篠原:わたしもとても楽しめました。ただ、同じことを繰り返すようですが、あの世界の中に自分の声が入っているのを聞いて、違和感じゃないですが何か不思議な感じがしましたね。テレビで観ていたあのアニメの世界で、なんで自分の声が流れているんだろうって。

香川:でも、とても自然でしたよ。アインは外見を含めすごくかわいらしいから、監督は最初から篠原さんのイメージを狙っていたんだと思います。

篠原:最初の頃は篠原さんの声でと言われてとても恥ずかしかったんです。自分の声で合うんだろうか、アインの声を聞いてわたしの顔が浮かんだらどうしようとか、そんなことばかり考えていました。一度そんな思いを捨てて演じてみてから楽しくなって、最初からそうすればよかったなって。

Q:お二人から見た「ONE PIECE」の魅力とは何でしょうか?

香川:“死なない感”がいいんじゃないですかね。どんなことをやってもルフィは死なないとわかっているので、それを前提に次はどれだけピンチになるか、キツイ一撃を受けるのか観たくなる。もちろん物語の裏側にある友情や諦めない気持ちも大切なテーマだけど、漫画的な側面としてはそれが一番。どんだけハードル上げてんだ、どんだけぶっ飛ばされてんだっていうところでしょう。

篠原:わたしも安心して観られることですね。子どもの頃から読んだり観たりしてきた漫画やアニメには、誰かが死んで終わりという最後に悲しい気持ちになる作品が多かったと思うんです。でも「ONE PIECE」は、死なないんだって安心して観られるところが好きです。人と人の絆もメッセージとして織り込まれているので、温かな気持ちにさせてくれるところもいいですね。

■演じた役そのままの能力者になりたい!?

Q:今回お二人は能力者役ですが、実際どんな能力を得られる実があれば食べてみたいと思いますか?

篠原:わたしは役のまま、若返りの実モドモドがいいです。

香川:僕もそのままモサモサの実で。だって植物が生えるっていいことですよ。その能力で地球に緑を増やしちゃう。やっぱり特別な力は自分のために使っちゃいけないと思います。

篠原:香川さん、うまく逃げましたね(笑)。

香川:その美しさを保つために使うなら、許されると思います(笑)。

Q:ストーリー、アクション共に見応えある作品ですが、どんなところに注目してほしいですか?

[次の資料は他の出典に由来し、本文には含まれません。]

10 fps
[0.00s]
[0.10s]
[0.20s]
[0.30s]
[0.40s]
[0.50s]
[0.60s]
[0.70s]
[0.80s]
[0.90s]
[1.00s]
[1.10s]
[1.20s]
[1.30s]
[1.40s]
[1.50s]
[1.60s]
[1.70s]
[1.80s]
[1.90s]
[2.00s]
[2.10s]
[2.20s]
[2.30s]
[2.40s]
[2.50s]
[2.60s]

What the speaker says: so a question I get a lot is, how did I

篠原:わたしが演じたアインが所属するNEO海軍がどんな戦いを見せるのかを楽しみにしてほしいです。彼らの戦い方はルフィたちとはまったく違います。後半の戦いはスピード感ある見せ場になっているので、ぜひ劇場で味わってほしいですね。

香川:『ONE PIECE FILM ワンピースフィルム STRONG WORLD』で尾田さんが製作総指揮として入られたときに、あまりに大変でもうやりたくないと言われたそうですが、今回も総合プロデューサーとして入られました。かなり気合を入れられたんだろうと思います。ストーリー的にも「頂上戦争」が終わり、第2章である「新世界編」を描いた最初の劇場版。今後アニメ版がどう展開してゆくのか、その第1ステージとしても楽しんでいただければと思います。

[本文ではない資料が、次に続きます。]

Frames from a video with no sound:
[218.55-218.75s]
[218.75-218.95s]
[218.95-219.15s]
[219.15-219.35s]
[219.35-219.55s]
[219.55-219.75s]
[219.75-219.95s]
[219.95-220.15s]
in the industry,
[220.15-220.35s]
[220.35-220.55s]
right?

志を同じくするキャラを演じた二人は、「アンフェア」で元夫婦を演じていただけに息もぴったり。写真撮影中から家族や子どもの話で盛り上がり、インタビューでも互いの役をフォローし合う、見事な連係プレーを見せた。麦わらの一味を苦しめる役どころだが、フレンドリーな二人の姿は、敵味方の境なく仲間の絆を軸に展開してゆく「ONE PIECE」の魅力をそのまま表していた。